Adicionalmente, a Corte Superior pontuou que a não cumulatividade do PIS e da COFINS adotou o método indireto subtrativo, de modo que as Leis nº 10.637/2002 e 10.833/2003 poderiam estabelecer livremente as hipóteses de concessão ou vedação ao crédito, conforme já decidido pelo Supremo Tribunal Federal no tema nº 756 (Recurso Extraordinário nº 841.979.
Com o devido respeito, convém registrar, de plano, que esse entendimento representa retrocesso em relação ao próprio posicionamento da Corte Superior, que anteriormente já tinha impedido limitações indevidas ao regime de não cumulatividade do PIS e da COFINS. Nos temas nº 779 e 780 (Recurso Especial nº 1221170/PR), o Tribunal impediu a restrição da interpretação do conceito de insumo pela Receita Federal, justamente ao entender que tal medida comprometeria a eficácia do regime de não cumulatividade das contribuições.
A Corte Superior observou ainda que o regime da não cumulatividade do PIS e da COFINS é dotado de metodologia própria, distinta da sistemática aplicada para o ICMS e IPI, mas se equivocou ao conferir ao legislador ordinário competência desmedida para regulamentar a apuração dos créditos.
No tema nº 756 (Recurso Extraordinário nº 841.979), o Supremo Tribunal Federal ponderou que, mesmo delegada ao legislador ordinário, a não cumulatividade do PIS e da COFINS deve respeitar preceitos constitucionais, como a matriz constitucional das próprias contribuições e princípios da razoabilidade, da isonomia, da livre concorrência e da proteção à confiança.
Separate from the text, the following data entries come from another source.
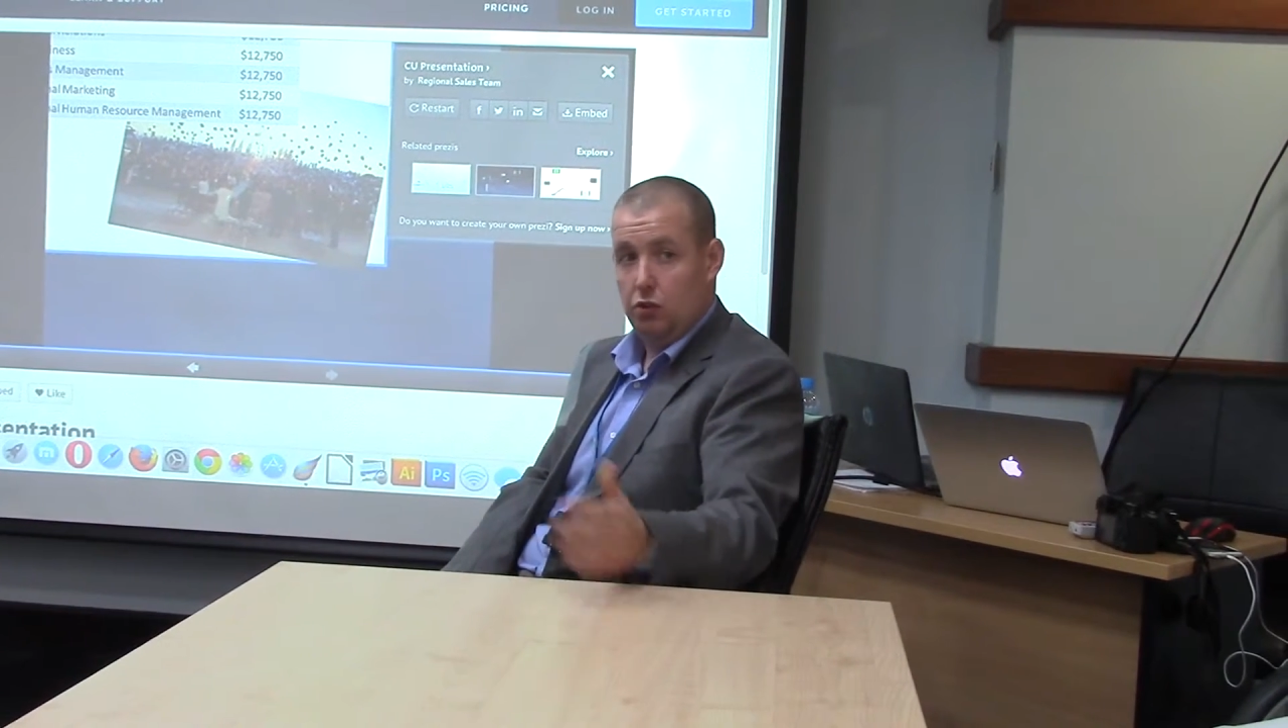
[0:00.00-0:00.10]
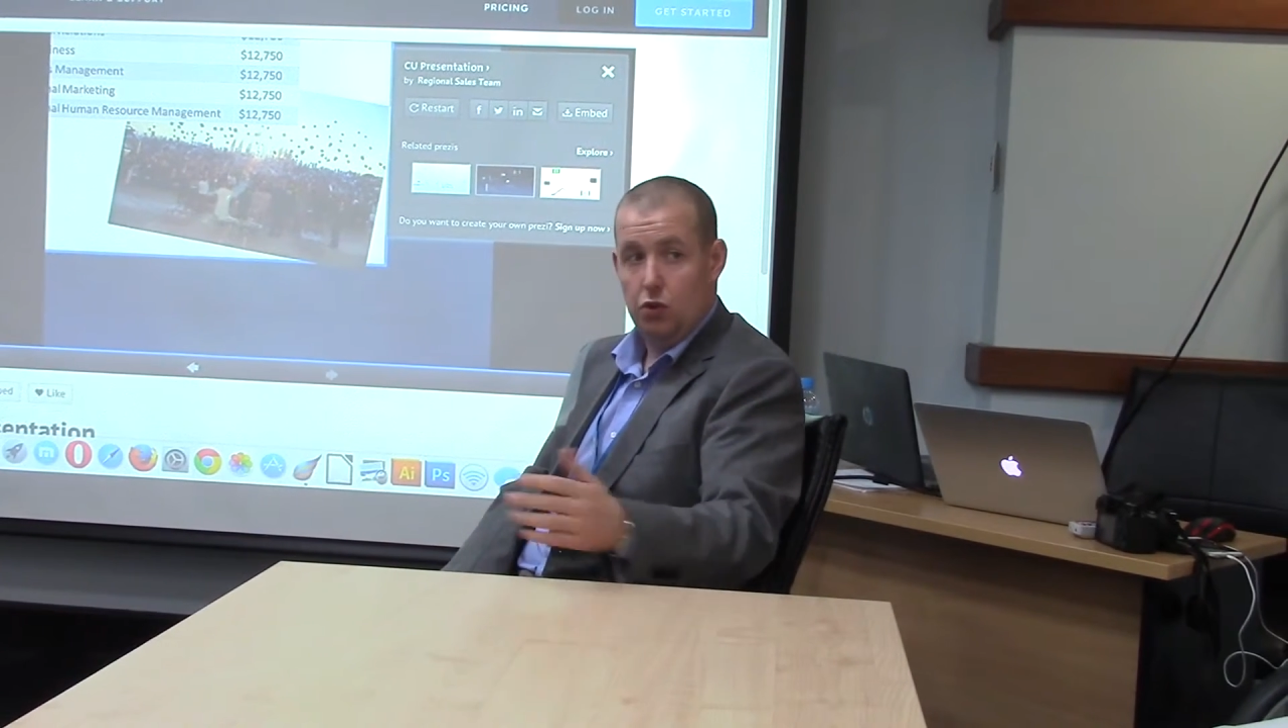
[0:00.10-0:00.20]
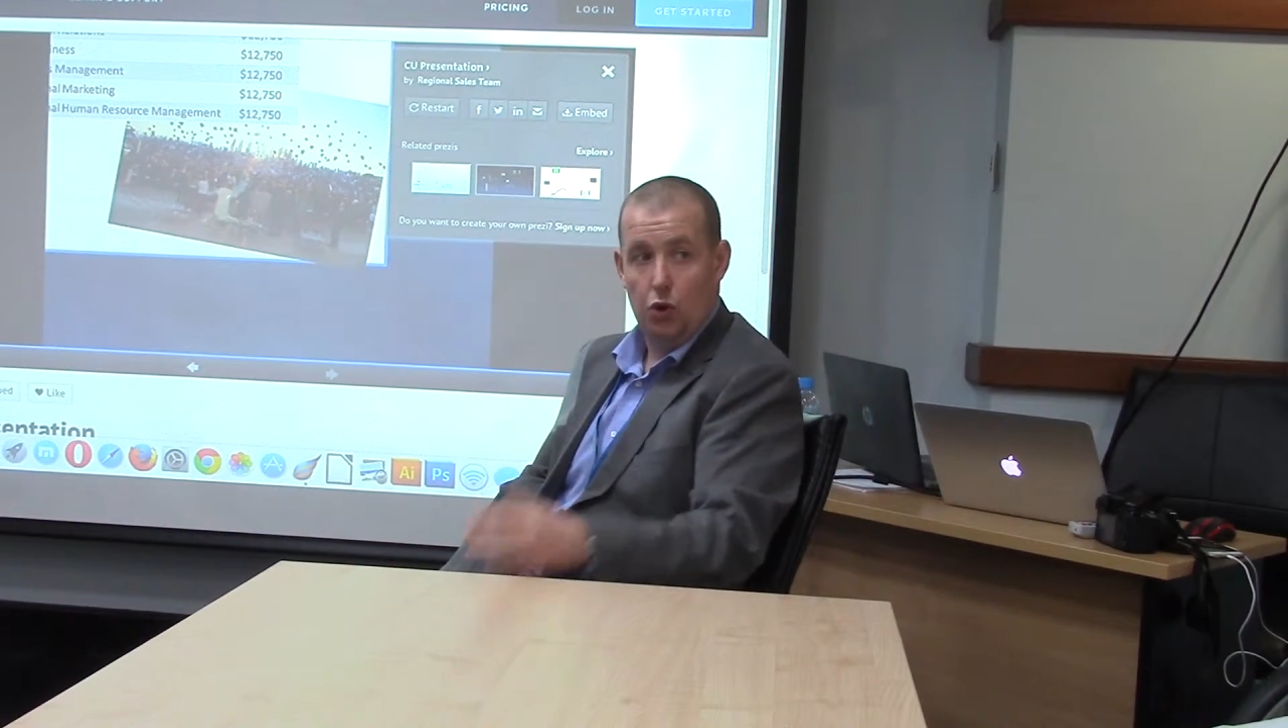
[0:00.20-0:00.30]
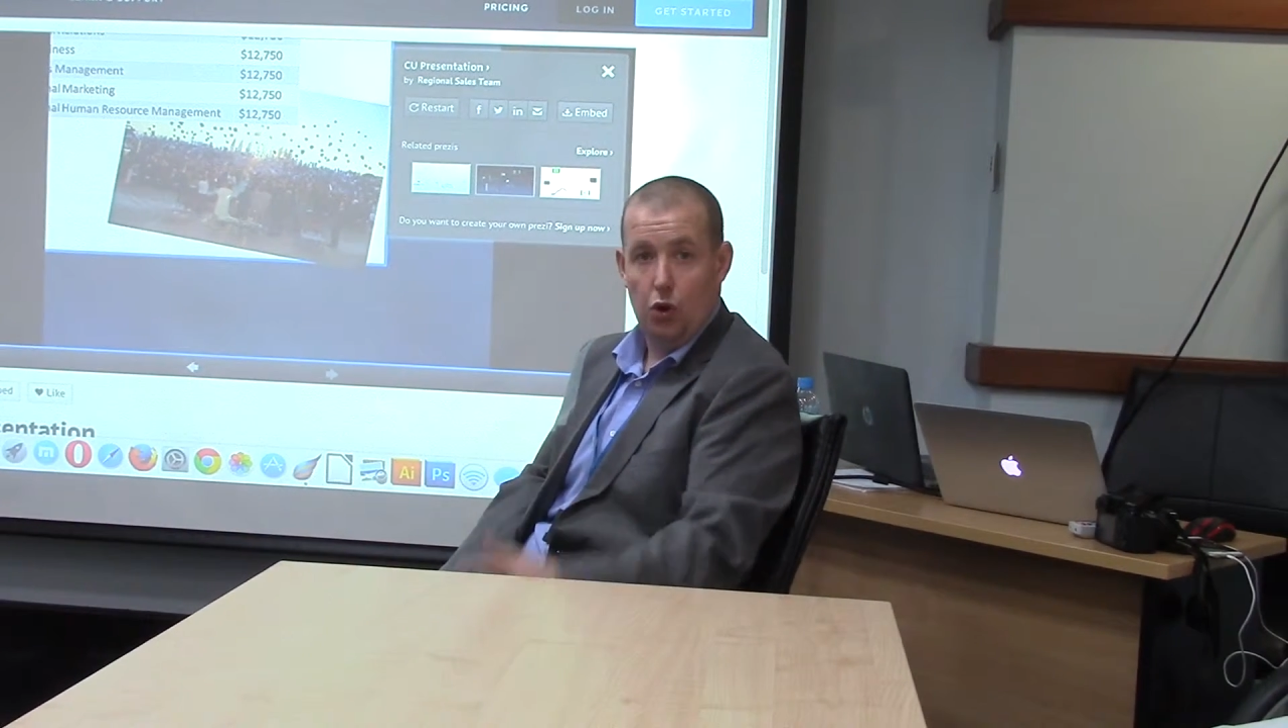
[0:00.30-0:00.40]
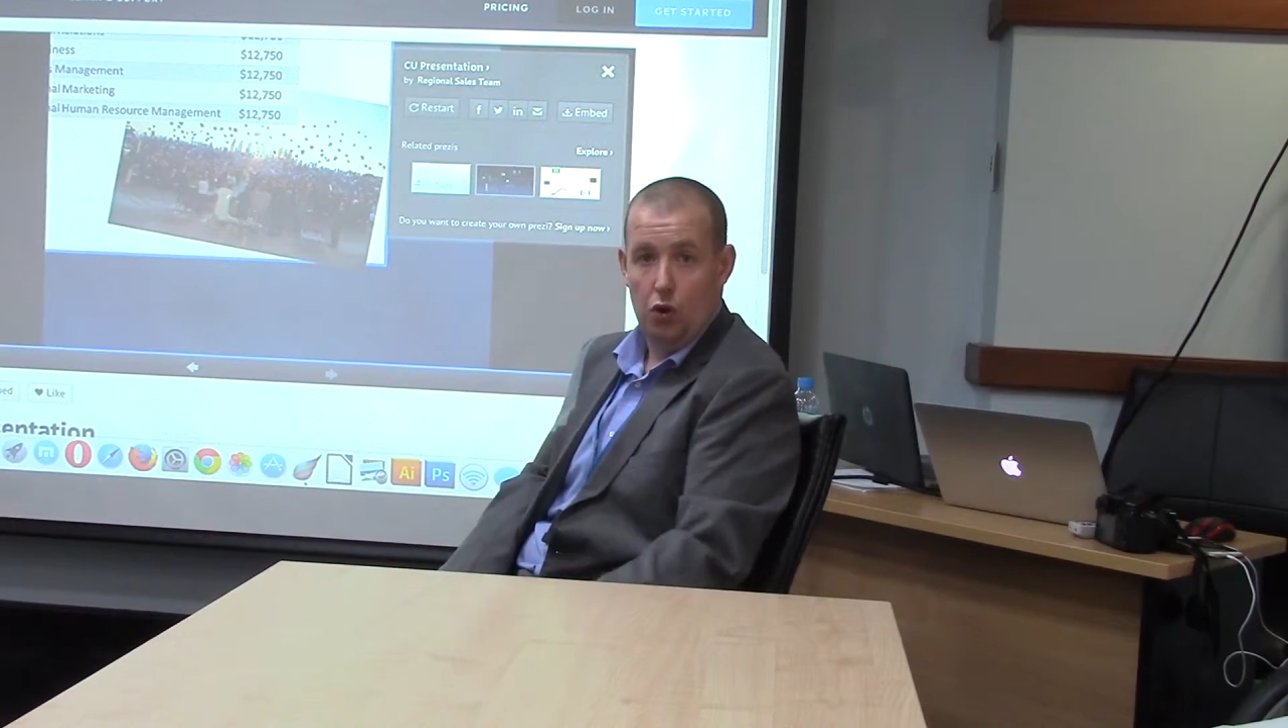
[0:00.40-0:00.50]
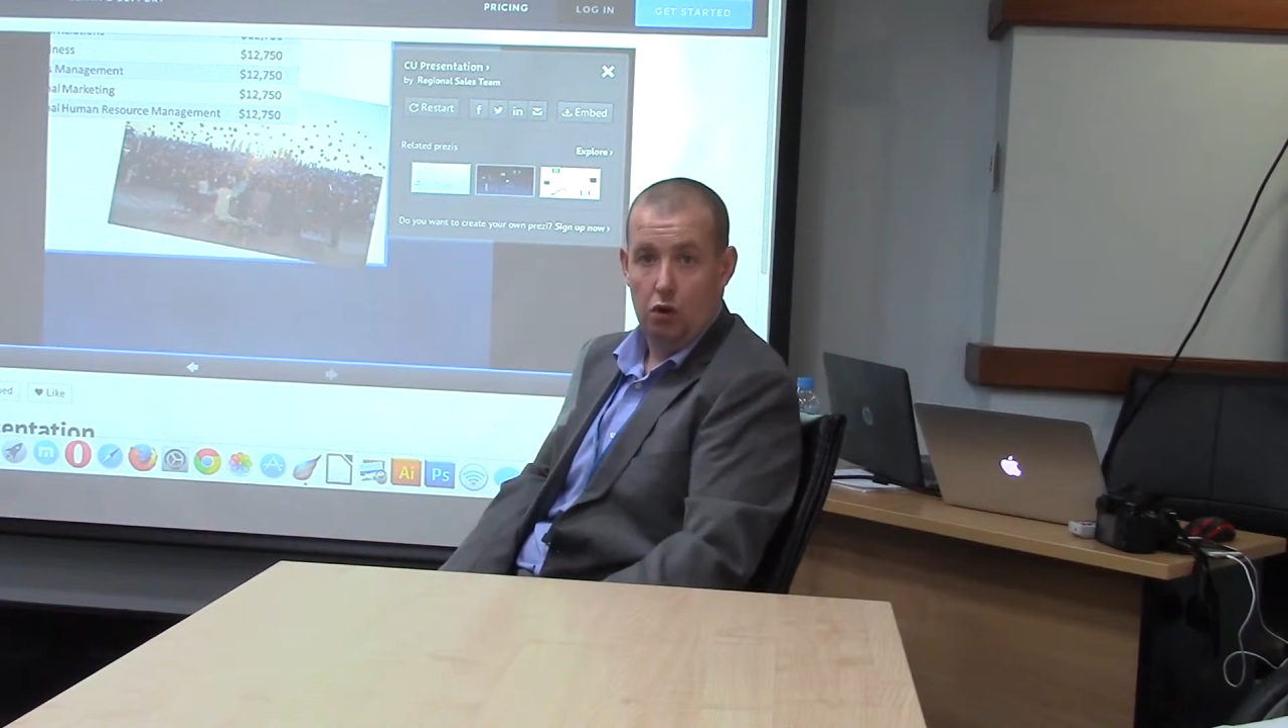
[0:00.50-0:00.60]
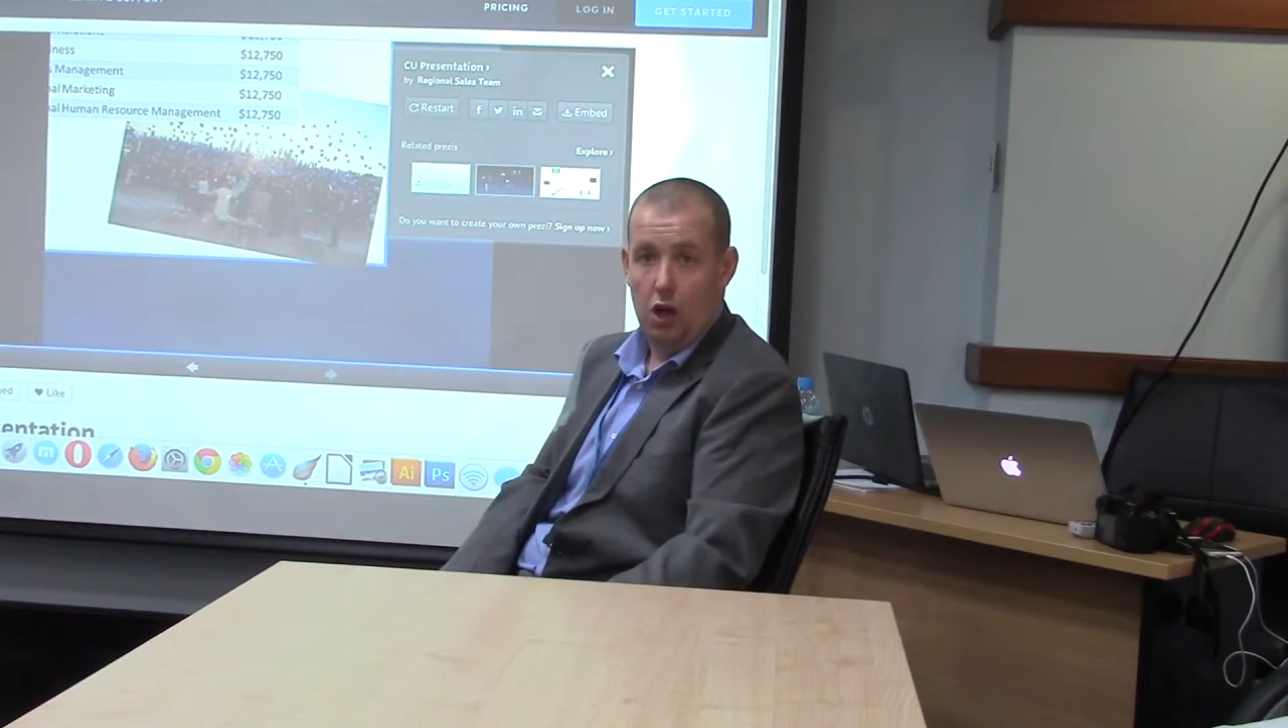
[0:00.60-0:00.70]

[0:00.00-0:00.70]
your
Esse entendimento foi confirmado pela Corte Suprema nos temas nº 244 (Recurso Extraordinário nº 599.316/SC) e 304 (Recurso Extraordinário nº 607.109/PR), quando foram considerados inconstitucionais dispositivos que vedavam à apropriação de créditos de PIS e da COFINS.
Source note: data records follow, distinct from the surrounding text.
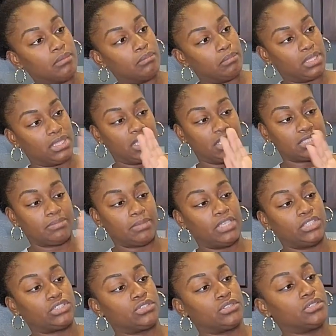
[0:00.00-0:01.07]
but let's
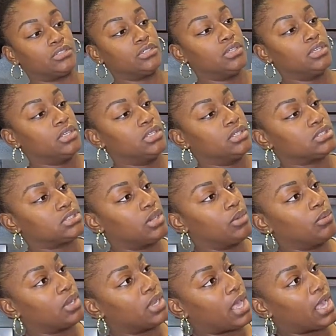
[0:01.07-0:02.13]
make sure. So
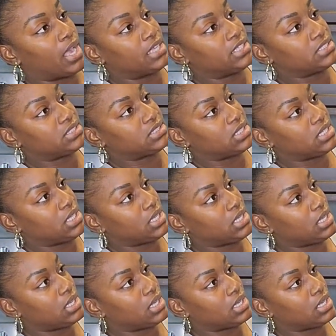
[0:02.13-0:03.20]
what I see
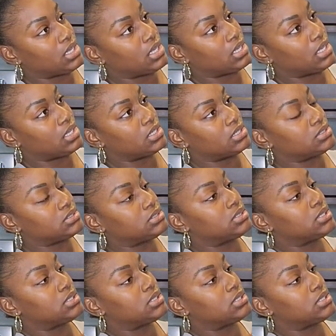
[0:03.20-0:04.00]
is,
Mesmo considerando que o PIS e a COFINS adotam o método indireto subtrativo, que se difere dos sistemas mais tradicionais de não cumulatividade de base sobre base ou tributo sobre tributo, ainda assim é preciso assegurar a congruência sistemática e pleno atendimento às finalidades do regime.
É de rigor constatar que a Corte Superior preferiu percorrer o cômodo caminho da teoria da legalidade em prol da arrecadação, em detrimento da coerência sistêmica do conceito de custo de aquisição da mercadoria, que, com base na legislação tributária (de imposto de renda, por exemplo), é tradicionalmente composto por tributos não recuperáveis.
Além disso, o STJ deixou de levar em consideração a finalidade do regime da não cumulatividade, que é evitar a incidência em cascata de tributo sobre tributo que recai inevitavelmente sobre o consumidor final e configura lastimável efeito nefasto ao cenário econômico e social brasileiro.
Importante registrar, por fim, que o posicionamento do Superior Tribunal de Justiça representa expressiva derrota aos contribuintes não só pelo custo fiscal e pela necessidade de revisão do funcionamento da cadeia produtiva, mas especialmente porque sinaliza a orientação da Corte para as matérias semelhantes pendentes de julgamento, a exemplo do tema nº 1.364 onde se discutirá se o ICMS integra ou não a base de créditos do PIS e da COFINS.
Por outro lado, é inegável que essas questões perderão relevância com a implementação da Reforma Tributária do Consumo, vez que o PIS e a COFINS, juntamente com o ISS e ICMS, serão extintos gradualmente e substituídos pelo IBS e CBS, que adotarão a sistemática da não cumulatividade ampla, justamente para combater o cenário de insegurança jurídica existente nos regimes não cumulativos atualmente em vigor.